* **ACTION ITEM**: Give every line of the listing back, exactly as written.

* **EXERCISE INPUT**:
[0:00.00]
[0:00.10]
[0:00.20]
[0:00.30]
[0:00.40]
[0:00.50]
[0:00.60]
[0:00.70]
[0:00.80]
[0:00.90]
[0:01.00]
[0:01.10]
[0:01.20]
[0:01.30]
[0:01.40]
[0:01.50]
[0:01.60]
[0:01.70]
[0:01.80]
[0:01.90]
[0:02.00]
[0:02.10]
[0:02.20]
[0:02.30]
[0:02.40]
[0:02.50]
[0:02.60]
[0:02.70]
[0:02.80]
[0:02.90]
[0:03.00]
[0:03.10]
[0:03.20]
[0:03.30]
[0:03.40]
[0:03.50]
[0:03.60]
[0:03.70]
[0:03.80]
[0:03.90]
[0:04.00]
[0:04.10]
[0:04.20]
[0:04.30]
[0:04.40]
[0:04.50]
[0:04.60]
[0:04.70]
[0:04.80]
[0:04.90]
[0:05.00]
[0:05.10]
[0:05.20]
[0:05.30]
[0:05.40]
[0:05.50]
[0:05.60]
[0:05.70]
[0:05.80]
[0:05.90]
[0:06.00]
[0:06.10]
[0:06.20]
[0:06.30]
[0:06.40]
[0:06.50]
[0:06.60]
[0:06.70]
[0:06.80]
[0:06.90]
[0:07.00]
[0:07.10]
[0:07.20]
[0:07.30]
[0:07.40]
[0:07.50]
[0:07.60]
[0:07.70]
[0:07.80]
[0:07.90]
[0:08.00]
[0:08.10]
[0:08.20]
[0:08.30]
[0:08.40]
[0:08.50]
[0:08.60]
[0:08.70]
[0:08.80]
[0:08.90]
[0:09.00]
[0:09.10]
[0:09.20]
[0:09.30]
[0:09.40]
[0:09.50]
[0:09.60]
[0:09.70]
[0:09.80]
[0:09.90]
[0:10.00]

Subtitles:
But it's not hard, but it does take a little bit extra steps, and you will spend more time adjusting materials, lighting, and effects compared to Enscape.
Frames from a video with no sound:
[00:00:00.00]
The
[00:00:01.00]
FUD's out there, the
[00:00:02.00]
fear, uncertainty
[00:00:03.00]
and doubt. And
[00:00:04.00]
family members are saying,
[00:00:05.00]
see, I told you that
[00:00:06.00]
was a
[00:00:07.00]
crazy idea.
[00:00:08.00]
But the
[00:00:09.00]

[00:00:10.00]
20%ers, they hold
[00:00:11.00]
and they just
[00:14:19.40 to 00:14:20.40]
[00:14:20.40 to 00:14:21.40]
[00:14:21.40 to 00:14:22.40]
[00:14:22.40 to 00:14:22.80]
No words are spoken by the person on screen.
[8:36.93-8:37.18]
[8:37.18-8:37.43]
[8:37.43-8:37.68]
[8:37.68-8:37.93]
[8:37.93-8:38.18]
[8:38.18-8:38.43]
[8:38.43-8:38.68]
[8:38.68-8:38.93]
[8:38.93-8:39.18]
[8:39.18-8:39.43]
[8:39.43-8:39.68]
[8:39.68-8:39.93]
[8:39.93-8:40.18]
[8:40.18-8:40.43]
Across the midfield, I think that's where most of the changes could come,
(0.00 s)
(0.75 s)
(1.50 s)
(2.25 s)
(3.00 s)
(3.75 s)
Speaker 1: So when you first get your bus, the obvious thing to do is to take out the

* **SOLVED EXERCISE**:
[0:00.00]
[0:00.10]
[0:00.20]
[0:00.30]
[0:00.40]
[0:00.50]
[0:00.60]
[0:00.70]
[0:00.80]
[0:00.90]
[0:01.00]
[0:01.10]
[0:01.20]
[0:01.30]
[0:01.40]
[0:01.50]
[0:01.60]
[0:01.70]
[0:01.80]
[0:01.90]
[0:02.00]
[0:02.10]
[0:02.20]
[0:02.30]
[0:02.40]
[0:02.50]
[0:02.60]
[0:02.70]
[0:02.80]
[0:02.90]
[0:03.00]
[0:03.10]
[0:03.20]
[0:03.30]
[0:03.40]
[0:03.50]
[0:03.60]
[0:03.70]
[0:03.80]
[0:03.90]
[0:04.00]
[0:04.10]
[0:04.20]
[0:04.30]
[0:04.40]
[0:04.50]
[0:04.60]
[0:04.70]
[0:04.80]
[0:04.90]
[0:05.00]
[0:05.10]
[0:05.20]
[0:05.30]
[0:05.40]
[0:05.50]
[0:05.60]
[0:05.70]
[0:05.80]
[0:05.90]
[0:06.00]
[0:06.10]
[0:06.20]
[0:06.30]
[0:06.40]
[0:06.50]
[0:06.60]
[0:06.70]
[0:06.80]
[0:06.90]
[0:07.00]
[0:07.10]
[0:07.20]
[0:07.30]
[0:07.40]
[0:07.50]
[0:07.60]
[0:07.70]
[0:07.80]
[0:07.90]
[0:08.00]
[0:08.10]
[0:08.20]
[0:08.30]
[0:08.40]
[0:08.50]
[0:08.60]
[0:08.70]
[0:08.80]
[0:08.90]
[0:09.00]
[0:09.10]
[0:09.20]
[0:09.30]
[0:09.40]
[0:09.50]
[0:09.60]
[0:09.70]
[0:09.80]
[0:09.90]
[0:10.00]

Subtitles:
But it's not hard, but it does take a little bit extra steps, and you will spend more time adjusting materials, lighting, and effects compared to Enscape.
Frames from a video with no sound:
[00:00:00.00]
The
[00:00:01.00]
FUD's out there, the
[00:00:02.00]
fear, uncertainty
[00:00:03.00]
and doubt. And
[00:00:04.00]
family members are saying,
[00:00:05.00]
see, I told you that
[00:00:06.00]
was a
[00:00:07.00]
crazy idea.
[00:00:08.00]
But the
[00:00:09.00]

[00:00:10.00]
20%ers, they hold
[00:00:11.00]
and they just
[00:14:19.40 to 00:14:20.40]
[00:14:20.40 to 00:14:21.40]
[00:14:21.40 to 00:14:22.40]
[00:14:22.40 to 00:14:22.80]
No words are spoken by the person on screen.
[8:36.93-8:37.18]
[8:37.18-8:37.43]
[8:37.43-8:37.68]
[8:37.68-8:37.93]
[8:37.93-8:38.18]
[8:38.18-8:38.43]
[8:38.43-8:38.68]
[8:38.68-8:38.93]
[8:38.93-8:39.18]
[8:39.18-8:39.43]
[8:39.43-8:39.68]
[8:39.68-8:39.93]
[8:39.93-8:40.18]
[8:40.18-8:40.43]
Across the midfield, I think that's where most of the changes could come,
(0.00 s)
(0.75 s)
(1.50 s)
(2.25 s)
(3.00 s)
(3.75 s)
Speaker 1: So when you first get your bus, the obvious thing to do is to take out the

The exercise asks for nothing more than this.